Thank you for your post! I have contacted NARA in College Park,Maryland. This is the archive that deals with ships. I am waiting for them to send me the information on the SS Comet. I hope they have complete records and photos-they have a separate email address for still pictures. I hope to find out if they did the same with the Comet(brought her to USA before sale). I have seen bits and pieces that indicated its possible the SS Comet and perhaps the SS Arrow and SS Meteor were used around the islands of Hawaii, at the end of the War,as inter-island ferries. I have real specific information about this SS Comet,from its construction until 1936-from there it is spotty so far. I am hoping NARA fills things out! I will do more searching around Norfolk! Thank you for that information very much!


----------



## Rmankty (Oct 30, 2014)

I wanted to add this, I received an email with a photo of a ship sitting broadside moored to a pier,the caption says "USAT Comet 1907" and goes on to list facts about this ship that would lead to believe that the SS comet and USAT Comet is the same ship. Is there anyone who personally remembers, or has any knowledge of this ship? This is a perfect example of a ship's name being used too often,with not enough information to separate one from the other.Frustrating sometimes Thank you!


----------



## kewl dude (Jun 1, 2008)

You might like to contact the webmaster at

http://usmm.org/

he is a USAT veteran.

Greg Hayden


----------



## A.D.FROST (Sep 1, 2008)

Rmankty said:


> Hello!
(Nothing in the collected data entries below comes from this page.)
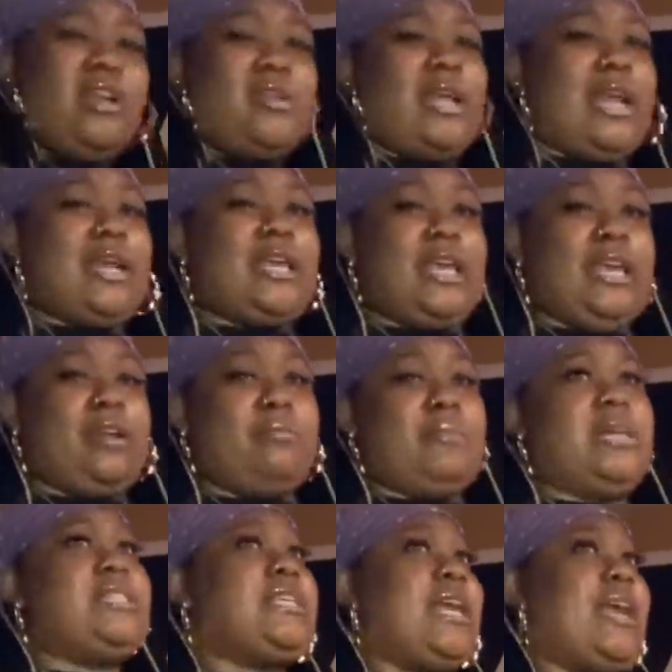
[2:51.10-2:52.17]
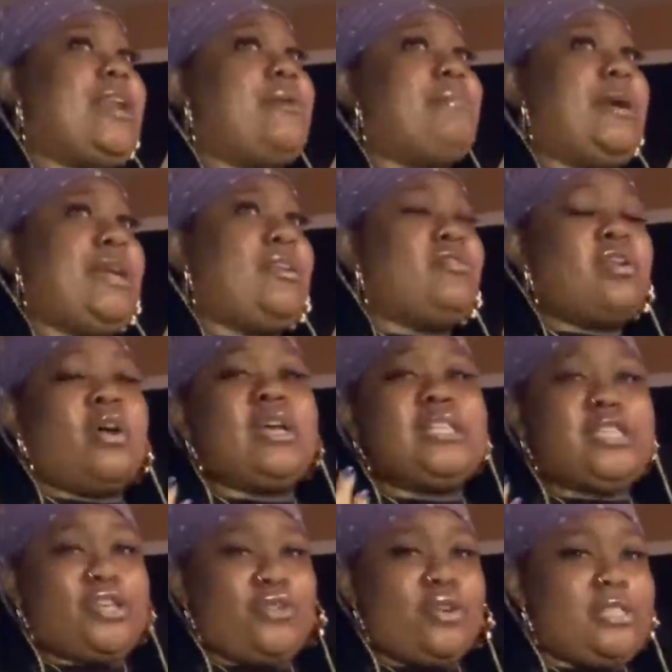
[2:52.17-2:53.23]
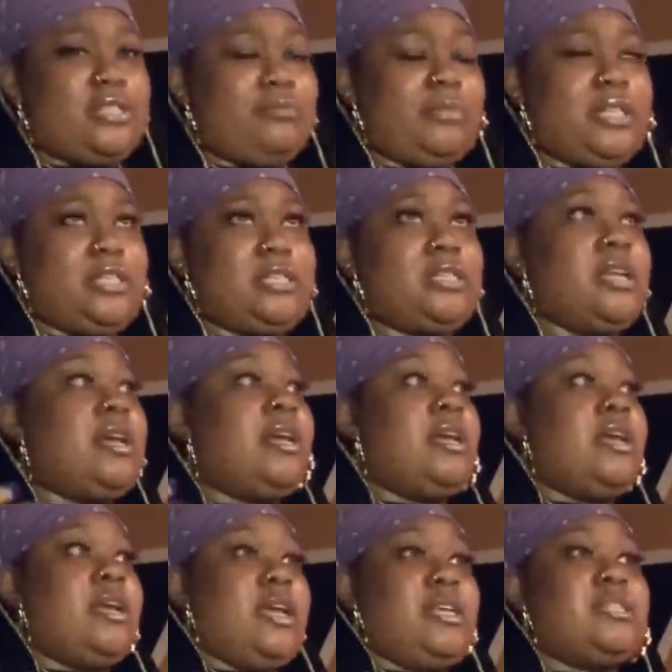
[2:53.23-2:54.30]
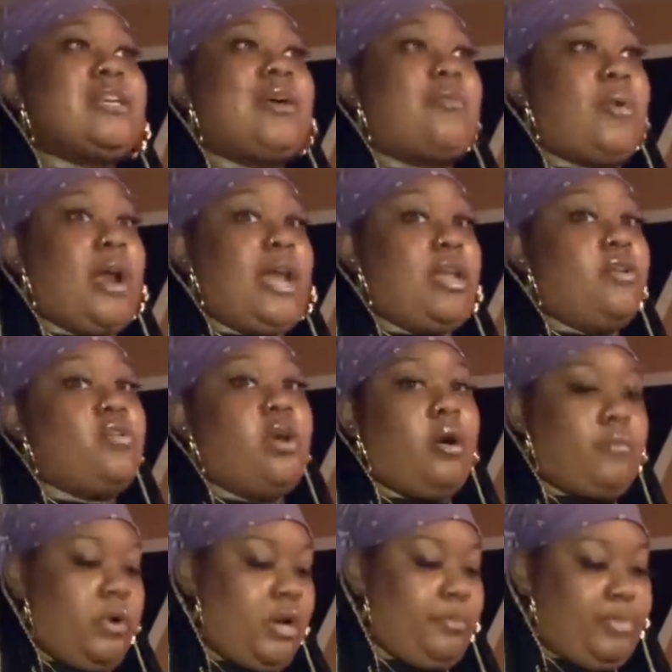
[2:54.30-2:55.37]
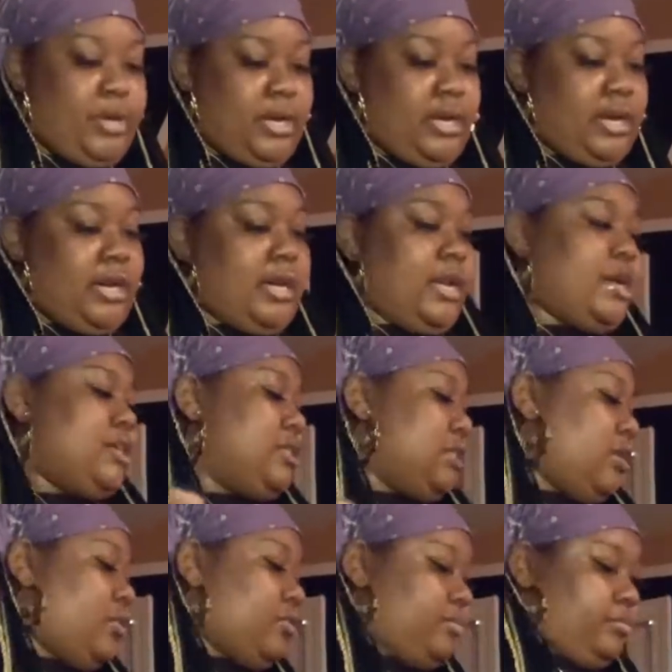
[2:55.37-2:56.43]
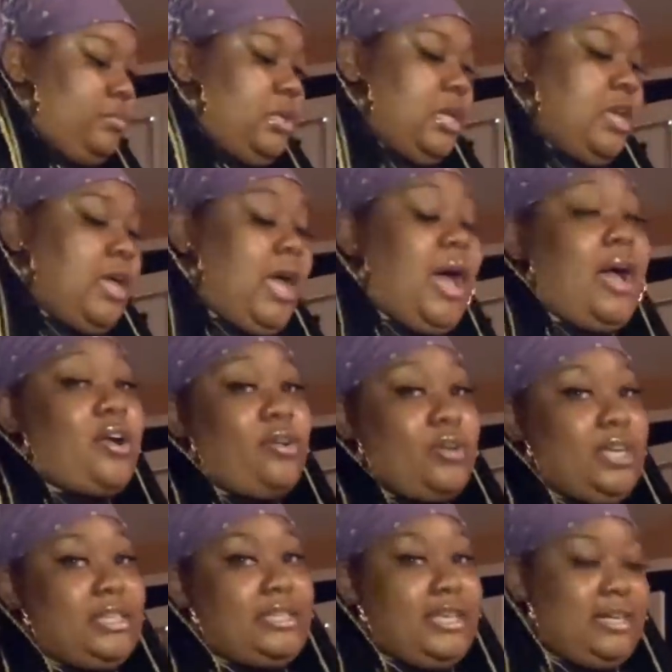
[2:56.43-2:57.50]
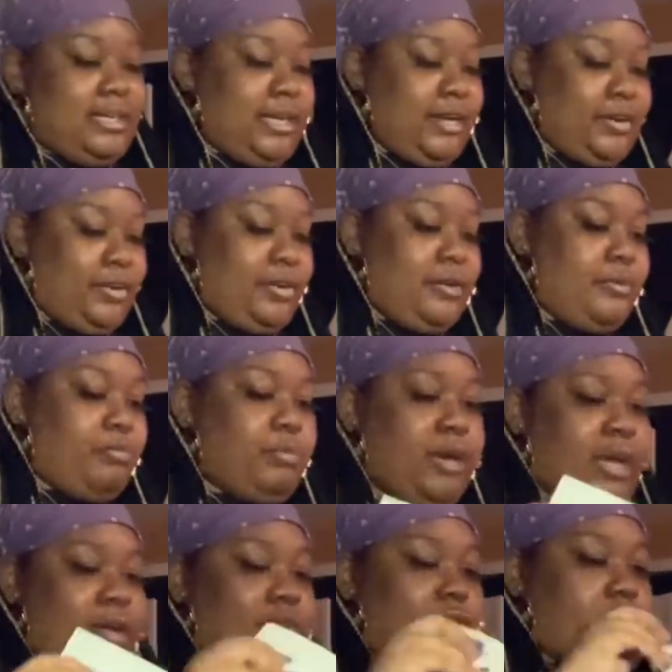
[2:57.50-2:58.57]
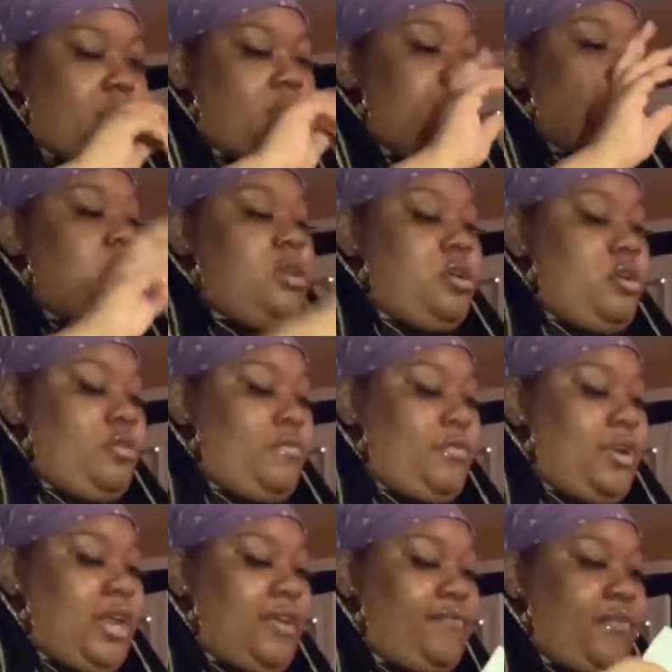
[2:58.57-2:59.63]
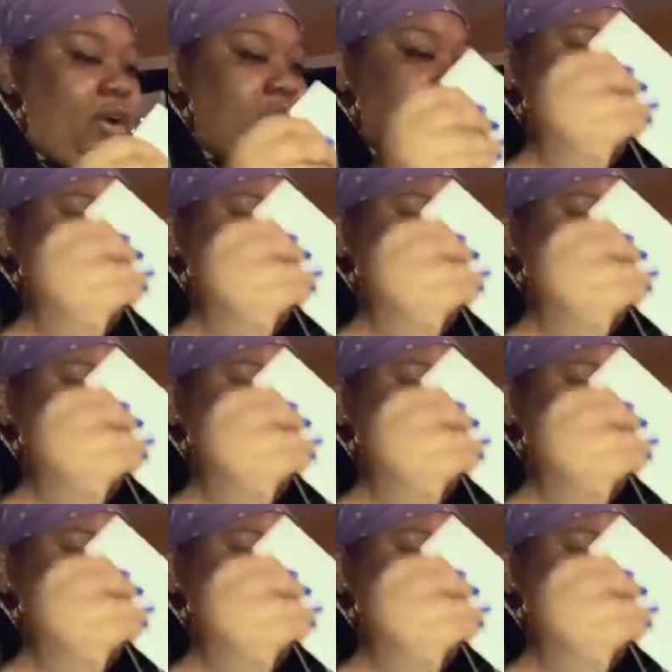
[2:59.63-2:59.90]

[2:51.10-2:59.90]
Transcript: like to get them much candy, but you know, it's Christmas. It's all right. You know, I'm going to put it in there. So I'll go get that later. But for their first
The US Army used many vessels of all kinds during the War. Some are easy to do***ent,others not so. Does anyone have any information about the Foreign Liquidation Commission? It was involved in the sale of many of these vessel from the Wars end through,at least 1947. I am going to come at this from a different time frame,fill in the spaces, and come to this later. Does anyone have any information about the Eastern Steamship Co., and the SS Camden or SS Belfast? Thank you!


CAMDEN 1907,COMET 1936,YA SUNG 1948 b/u HK 15.10.50

BELFAST 1909,ARROW 1936,Wk'd in tow off Ocean Park,Wa.(Puget Sound Astoria)http://www.wrecksite.eu/wreck.aspx?202713


----------